Julie Maynard-Johnson, one of two finalists for the Shakopee school board vacancy, unexpectedly withdrew her application last week only days before her interview, citing concerns that opponents would try to block her appointment and stage a protest against her.
"I want to avoid both actions, as it is in the best interest of the school district to move forward in a positive direction without added controversy," Maynard-Johnson wrote in an April 18 e-mail to board members. "It's unfortunate that my desire to be on the board has elicited such vitriol, as it was my intention to serve for the betterment of the district."
Maynard-Johnson's withdrawal leaves longtime educator Judith Tomczik as the sole finalist for the job. She will be interviewed for the position Monday night by board members, who are expected to vote on her appointment.
Maynard-Johnson, a content writer for a Shakopee-based software company, helped raise support for the district's referendum in 2015 to double the high school and has served on the Shakopee Educational Endowment Foundation's board of directors.
Her selection as a finalist drew a backlash from some of the district's most vocal critics, who said the board would be guilty of cronyism should she be appointed. They consider her a former supporter of Rod Thompson, who resigned as district superintendent last summer amid accusations of embezzling public funds.
But Maynard-Johnson says that she and her husband supported the district rather than Thompson.
"I have been disparaged for no other reason than being involved with the district for the past few years and trying to do right for all students," she wrote in her e-mail.
If the board approves Tomczik for the job, there's a 30-day waiting period allowing the public time to take up a petition opposing their decision. She would serve out former board member Mary Romansky's term, which runs through Dec. 31.
Tomczik, a retired Shakopee schoolteacher, continues to teach classes at elementary and middle schools. She has been an active member of the Shakopee Alumni Association and has worked on every Shakopee school referendum since 1972.
Board rejects bids, delaying school projects
The Prior Lake-Savage school board this month rejected construction bids for expansion projects at four elementary schools, delaying efforts to address overcrowding for at least several months.
Board members said that prices were too high for renovation projects at Five Hawks, Glendale, Jeffers Pond and Redtail Ridge schools, which district officials attributed to late-season bids and steep competition for contractors.
Bidding opened April 3 with construction expected to begin in June, but board Chairman Richard Wolf said bids came back 50 percent over budget.
"We truly believe it is a timing issue," Assistant Superintendent Jeff Holmberg said at the April 9 board meeting. "We knew there was a risk coming out this late."

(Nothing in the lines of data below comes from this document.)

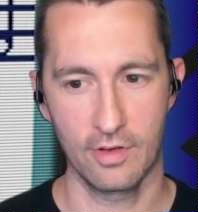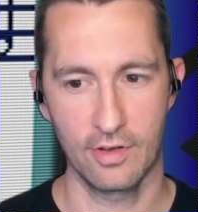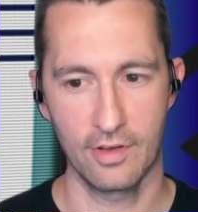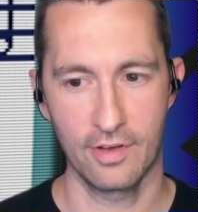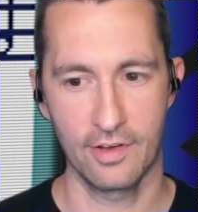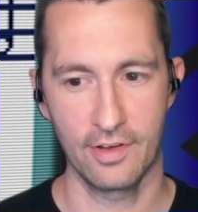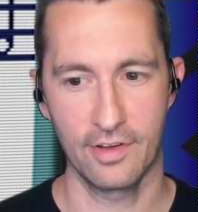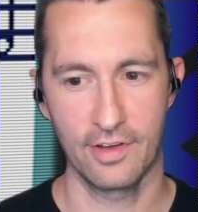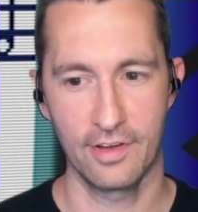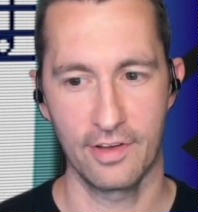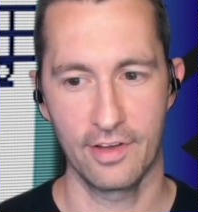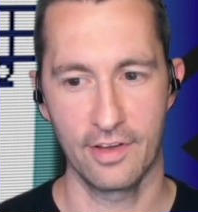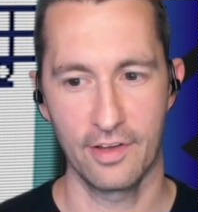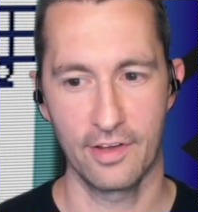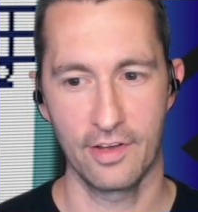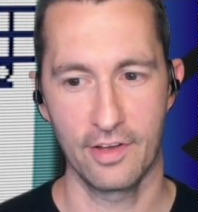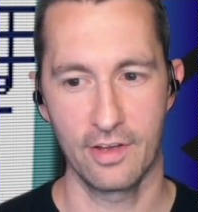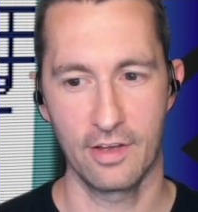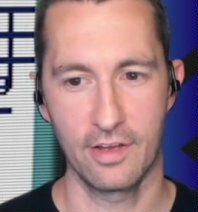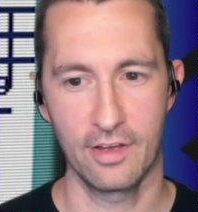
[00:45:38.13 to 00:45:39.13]

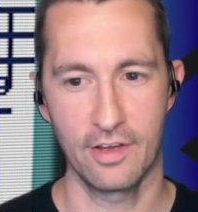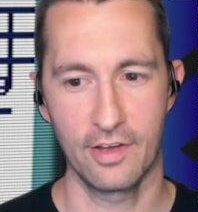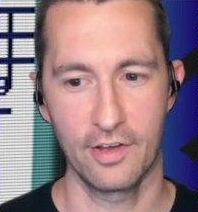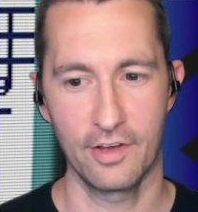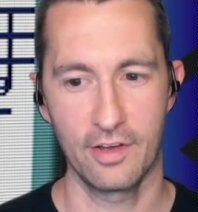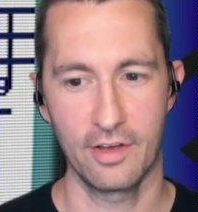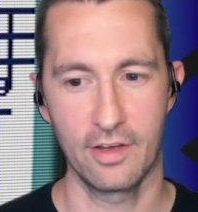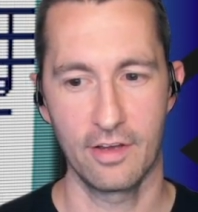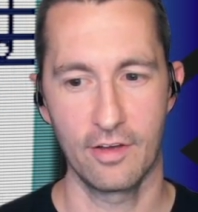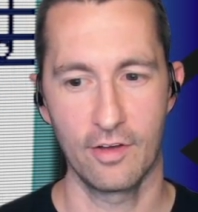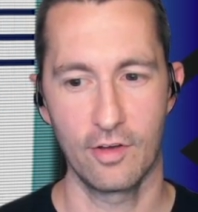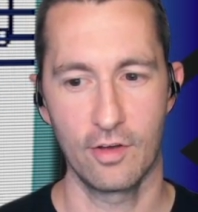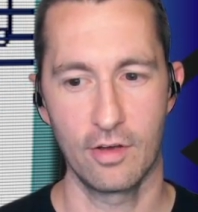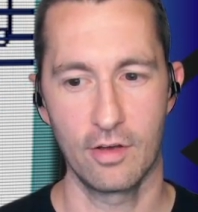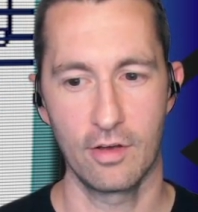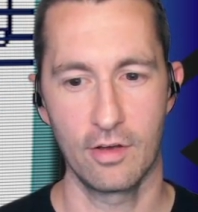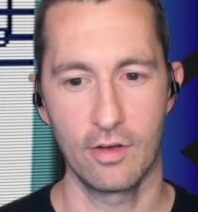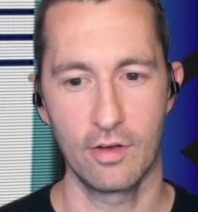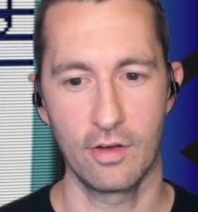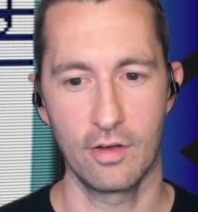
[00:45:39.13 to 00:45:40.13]

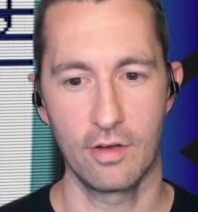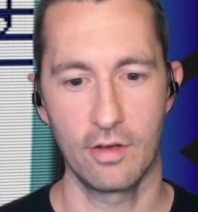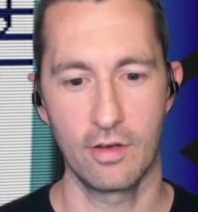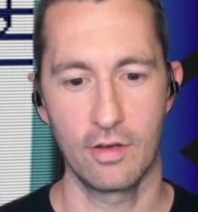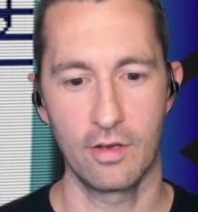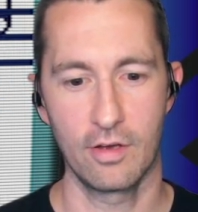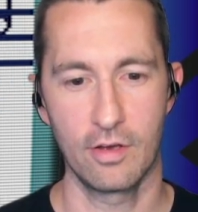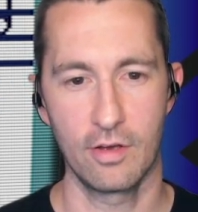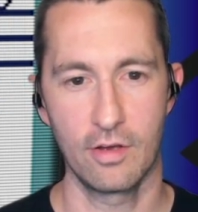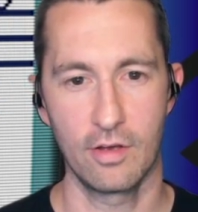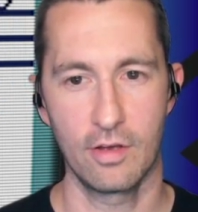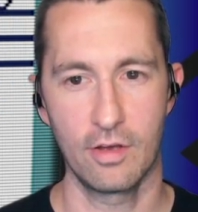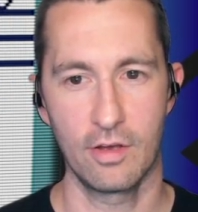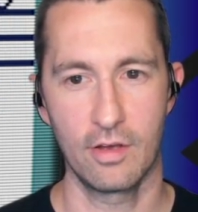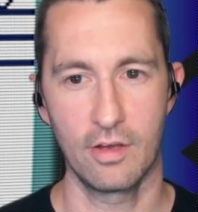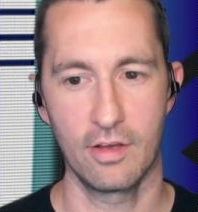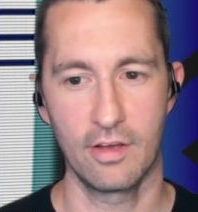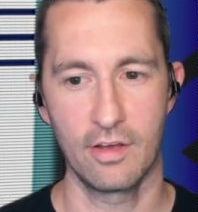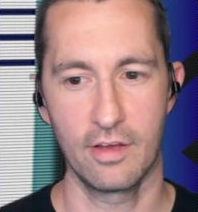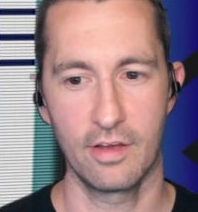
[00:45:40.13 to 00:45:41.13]

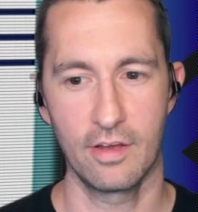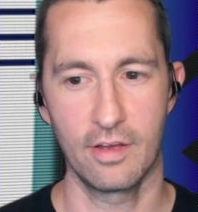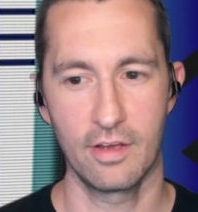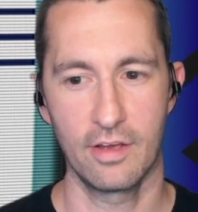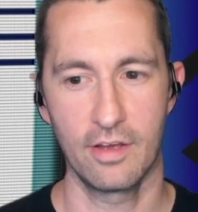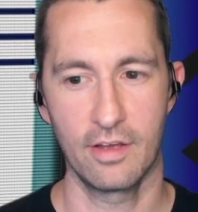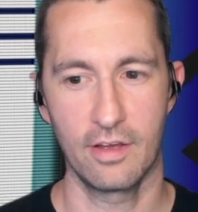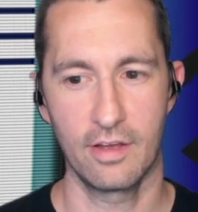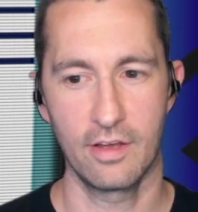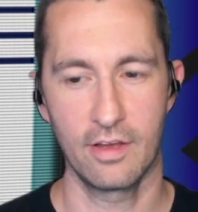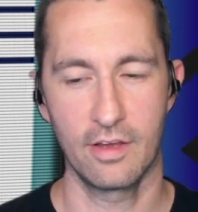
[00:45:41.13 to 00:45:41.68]
Nothing is said.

The expansion plans are part of a $109.3 million bond referendum approved by voters in November to fund a new elementary school, alternative learning center, two-story high school addition and other school improvements.
As a result of the board's vote, classroom additions at Five Hawks and Glendale will go back out for bids, while the other projects will be rolled into larger expansions starting next spring.
Board Member Mary Frantz questioned why staffers hadn't anticipated the problem, and urged the board to prepare contingency plans should bids come back too high again.
"I think that we probably need to get a little more involved ... so that we're not repeating mistakes," she said.
Council OKs amended plan for apartments
The Mendota Heights City Council has approved an amended plan for a new two-building apartment complex off Hwy. 13, despite opposition from residents.
The buildings would sit on a 5.5-acre site formerly occupied by the Mendota Motel and Larson Garden Center, south of Acacia Boulevard. The altered plan would shrink one building to create more room between the two buildings, and replace part of the parking lot with more green space.
The developer granted the changes as a "peace offering" to Council Member Ultan Duggan, who requested them. Duggan is one of two council members opposing the project, said Tim Benetti, community development director, who called the original plans for the complex "very well designed, very well presented."
The council approved the plan on a 3-1 vote at its April 3 meeting. Duggan was not present for the vote.
A group of residents is suing the city over the project, claiming city officials broke several ordinances in approving it. They believe the project is too big, with limited parking, reduced setbacks and too much pavement.
A ruling on the lawsuit is expected by mid-May, Benetti said.
City opening downtown to sidewalk cafes
Carver has adopted an ordinance allowing for the creation of sidewalk cafes in an effort to drive more foot traffic downtown.
City officials hope that area restaurants will take advantage of the ordinance to draw customers to the Shops of Carver, a business district specializing in vintage goods, restored furniture and classic antiques.
"We want to capture some of that energy in the form of additional pedestrian traffic," said City Manager Brent Mareck.
The cafes can operate between April 1 and Oct. 31, from 6 a.m. to 10 p.m. Smoking will be prohibited in cafe areas.
The city's master plan calls for a "more well-rounded downtown experience," and sidewalk cafes would complement recent efforts to widen public sidewalks.
So far, only Harvey's Bar and Grill, 220 Broadway St., has applied for a city permit to operate a sidewalk cafe.